§ **Exercise goal**
All the lines below should be set down exactly, with no picture carried into the copy.

§ **Records supplied**
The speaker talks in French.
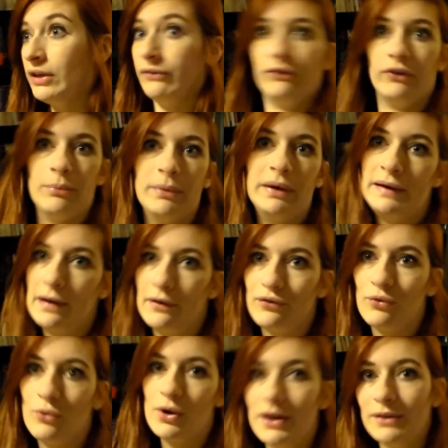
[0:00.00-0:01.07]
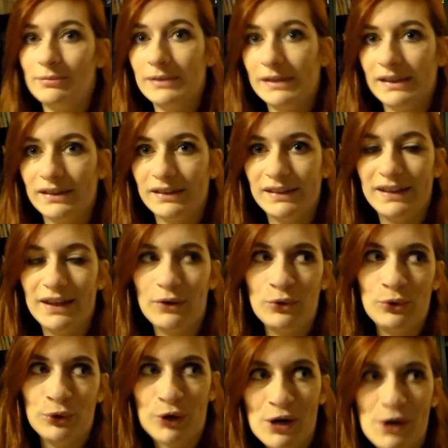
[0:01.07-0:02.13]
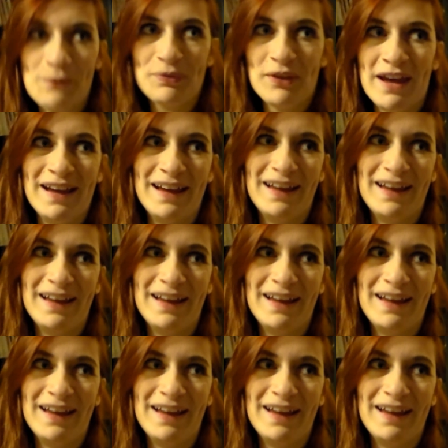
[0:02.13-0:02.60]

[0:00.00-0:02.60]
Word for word: il fait méga froid, c'est le nord.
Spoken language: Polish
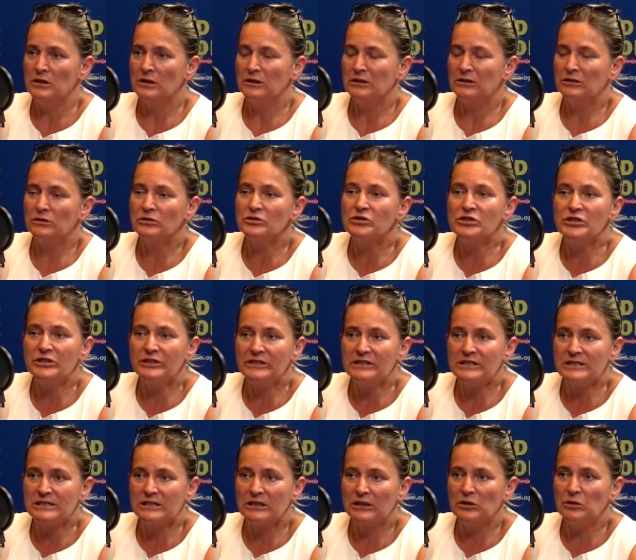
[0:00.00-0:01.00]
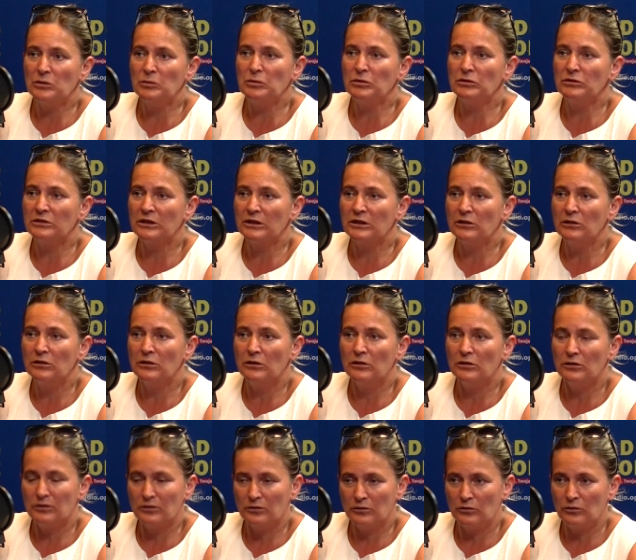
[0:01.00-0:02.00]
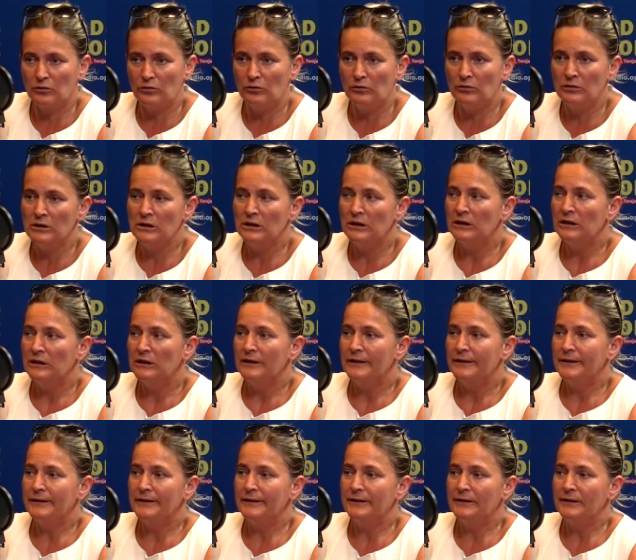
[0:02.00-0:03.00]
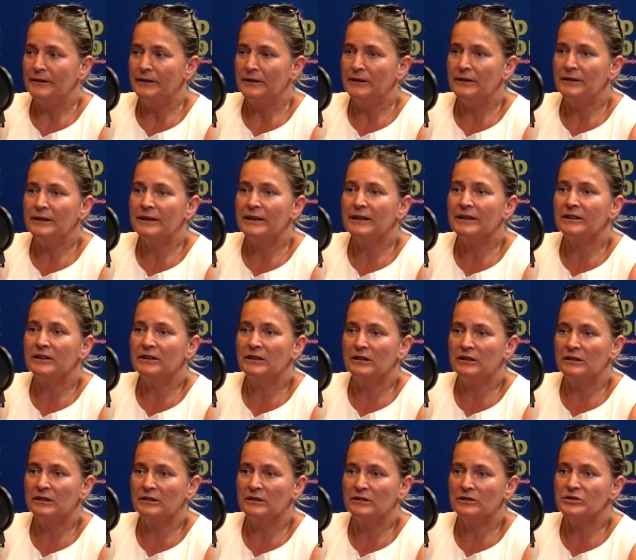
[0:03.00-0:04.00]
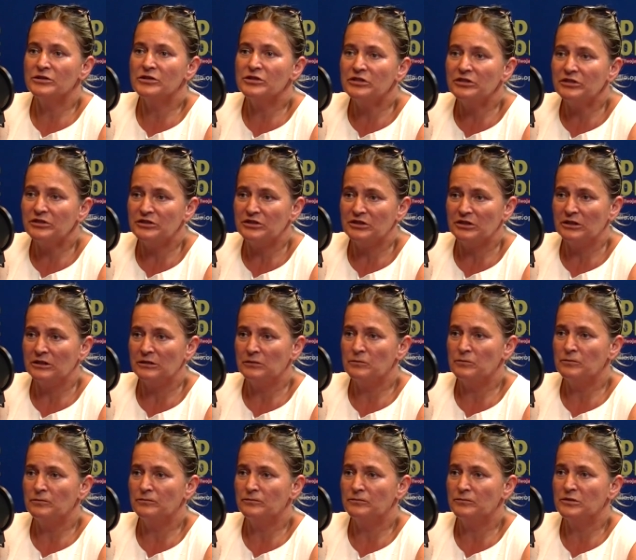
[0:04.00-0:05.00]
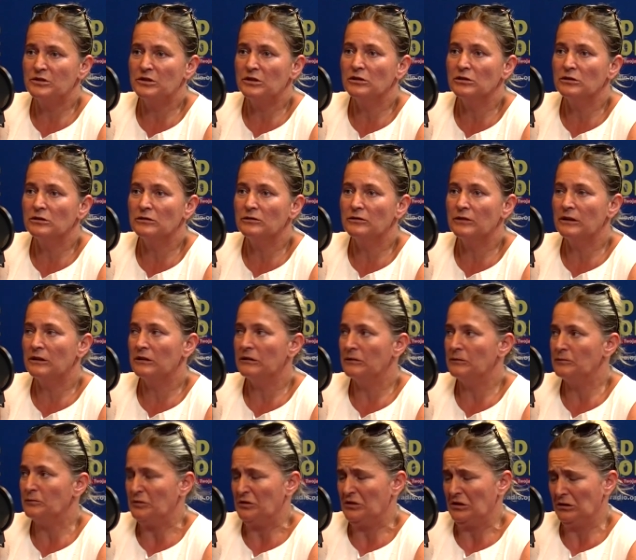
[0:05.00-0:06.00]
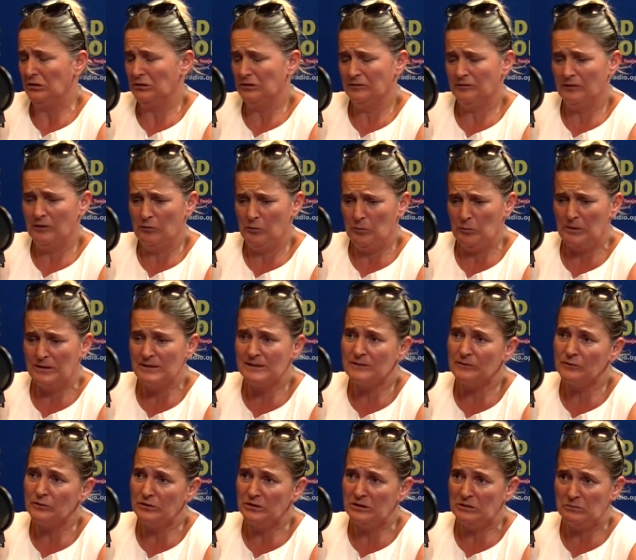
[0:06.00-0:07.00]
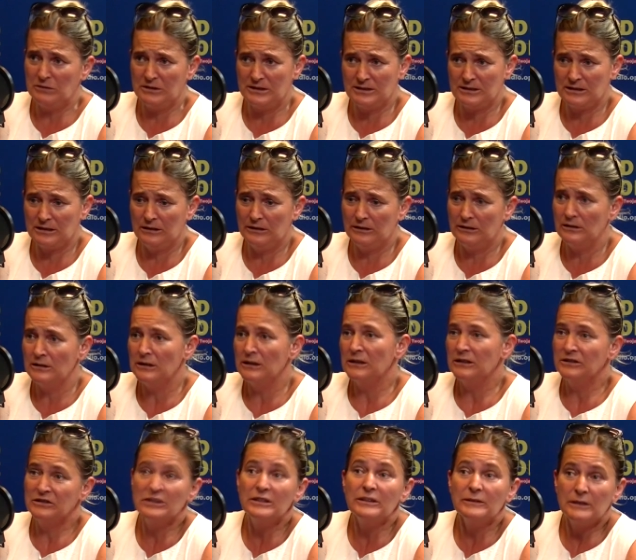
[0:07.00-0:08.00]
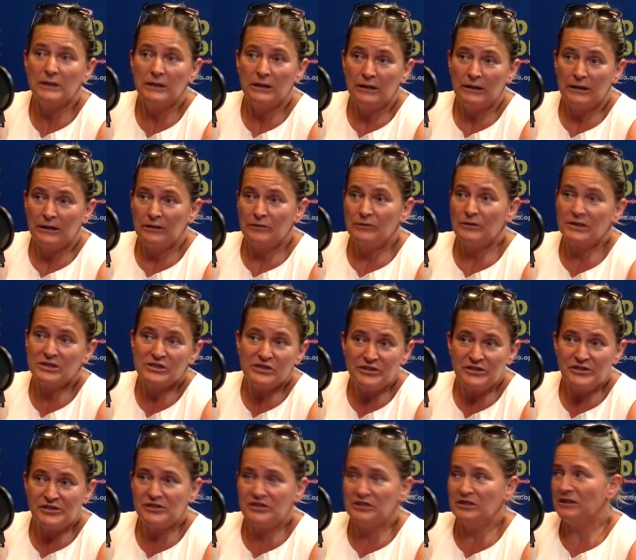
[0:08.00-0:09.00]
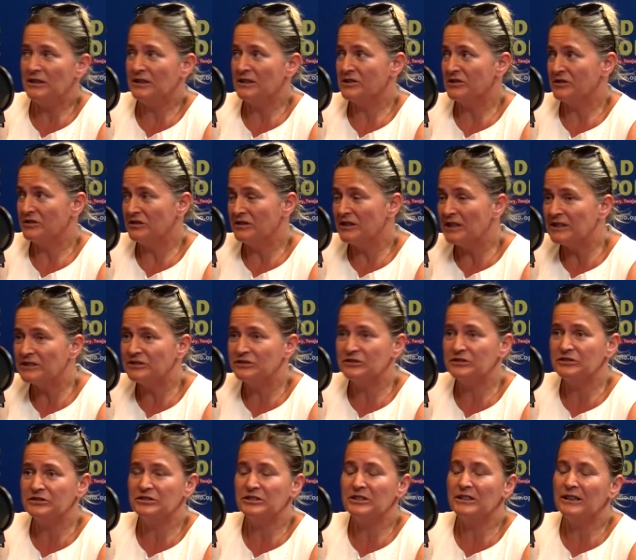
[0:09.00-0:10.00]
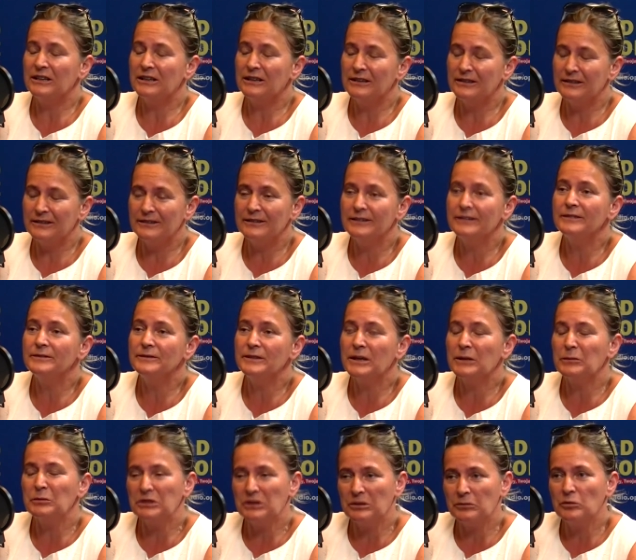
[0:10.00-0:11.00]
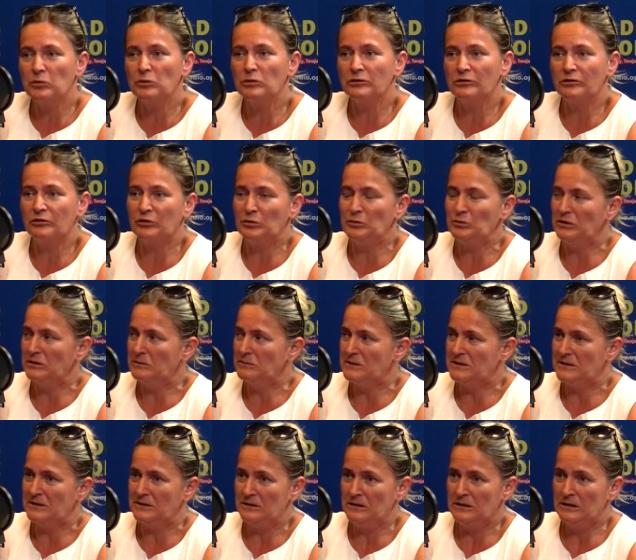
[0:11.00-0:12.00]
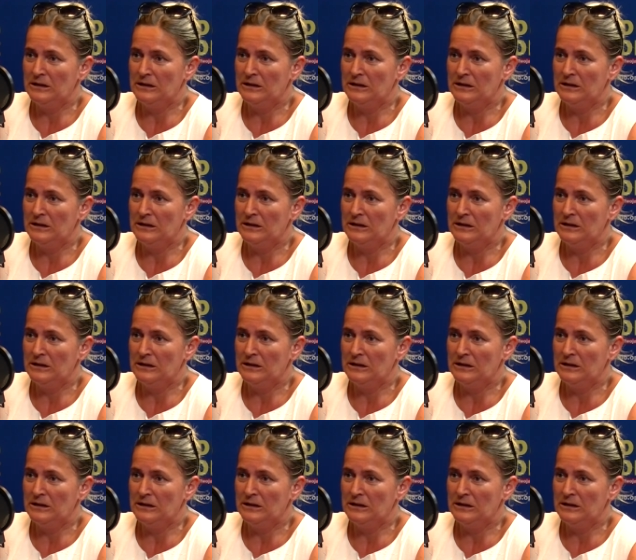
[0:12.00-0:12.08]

do 1945 roku, y, jakie życie przygotowa przygotowało państwo niemieckie, faszyści, na naziści, ale jakby nie było, to są Niemcy. Y,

§ **Solution for this exercise**
The speaker talks in French.
[0:00.00-0:01.07]
[0:01.07-0:02.13]
[0:02.13-0:02.60]

[0:00.00-0:02.60]
Word for word: il fait méga froid, c'est le nord.
Spoken language: Polish
[0:00.00-0:01.00]
[0:01.00-0:02.00]
[0:02.00-0:03.00]
[0:03.00-0:04.00]
[0:04.00-0:05.00]
[0:05.00-0:06.00]
[0:06.00-0:07.00]
[0:07.00-0:08.00]
[0:08.00-0:09.00]
[0:09.00-0:10.00]
[0:10.00-0:11.00]
[0:11.00-0:12.00]
[0:12.00-0:12.08]

do 1945 roku, y, jakie życie przygotowa przygotowało państwo niemieckie, faszyści, na naziści, ale jakby nie było, to są Niemcy. Y,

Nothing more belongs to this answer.